🤖 AI Summary
Beam tracking for mobile users in 5G/6G systems is challenging under large-scale codebooks, particularly in complex, time-varying propagation environments with reflections and blockages.
Method: This paper formulates beam selection as a codebook-based online search problem and establishes a Partially Observable Markov Decision Process (POMDP) framework. We propose a novel meta-reinforcement learning approach that takes belief states as input and integrates a multi-armed bandit mechanism for adaptive policy updates—requiring neither prior trajectory data nor explicit channel knowledge.
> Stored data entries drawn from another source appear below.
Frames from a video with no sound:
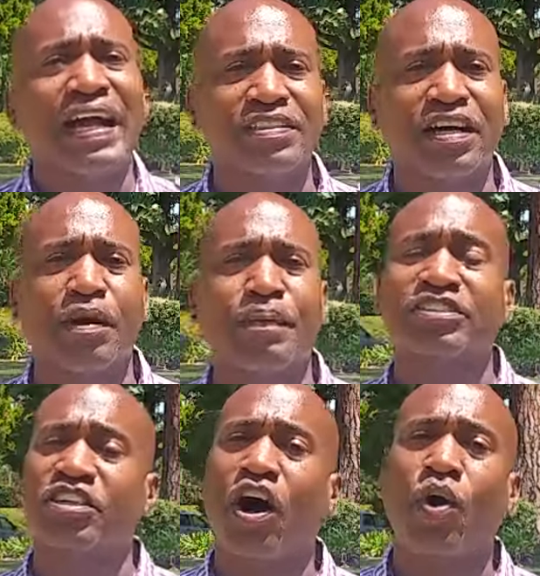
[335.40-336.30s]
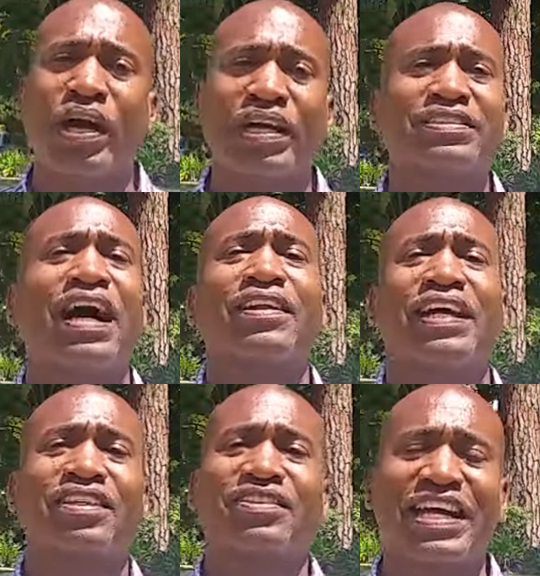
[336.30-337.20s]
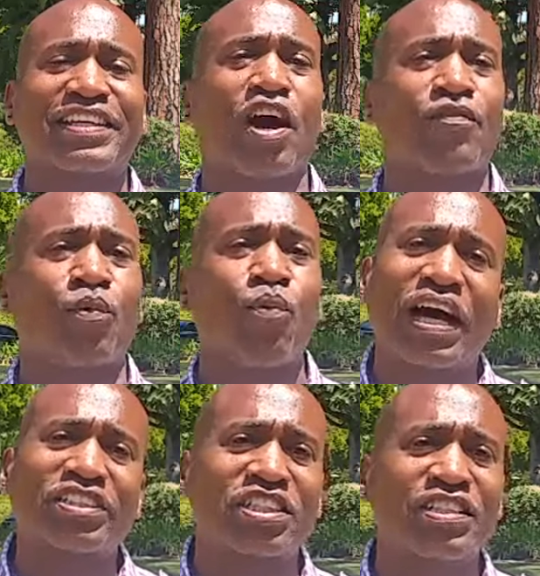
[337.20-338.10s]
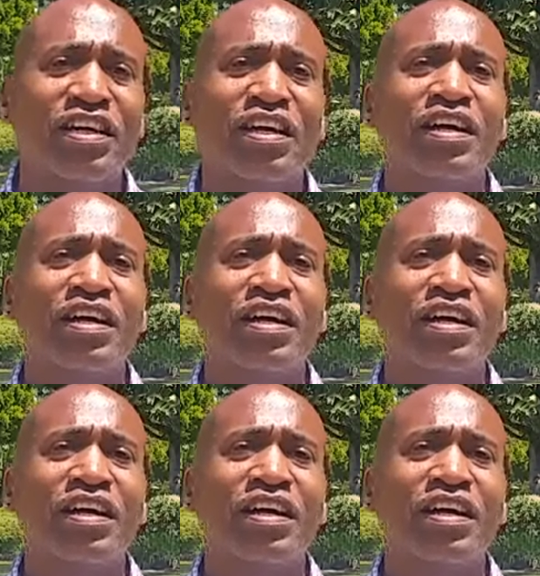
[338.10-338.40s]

And um, as always, I'd like to thank y'all for watching.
Contribution/Results: The method significantly enhances robustness and generalization against unknown user mobility and environmental dynamics. In a typical urban microcell scenario, it reduces beam lock-loss probability by two orders of magnitude and decreases beam switching latency by over 90%, outperforming all existing beam tracking schemes across key performance metrics.
📝 Abstract
Beamforming-capable antenna arrays with many elements enable higher data rates in next generation 5G and 6G networks. In current practice, analog beamforming uses a codebook of pre-configured beams with each of them radiating towards a specific direction, and a beam management function continuously selects extit{optimal} beams for moving user equipments (UEs). However, large codebooks and effects caused by reflections or blockages of beams make an optimal beam selection challenging. In contrast to previous work and standardization efforts that opt for supervised learning to train classifiers to predict the next best beam based on previously selected beams we formulate the problem as a partially observable Markov decision process (POMDP) and model the environment as the codebook itself. At each time step, we select a candidate beam conditioned on the belief state of the unobservable optimal beam and previously probed beams. This frames the beam selection problem as an online search procedure that locates the moving optimal beam. In contrast to previous work, our method handles new or unforeseen trajectories and changes in the physical environment, and outperforms previous work by orders of magnitude.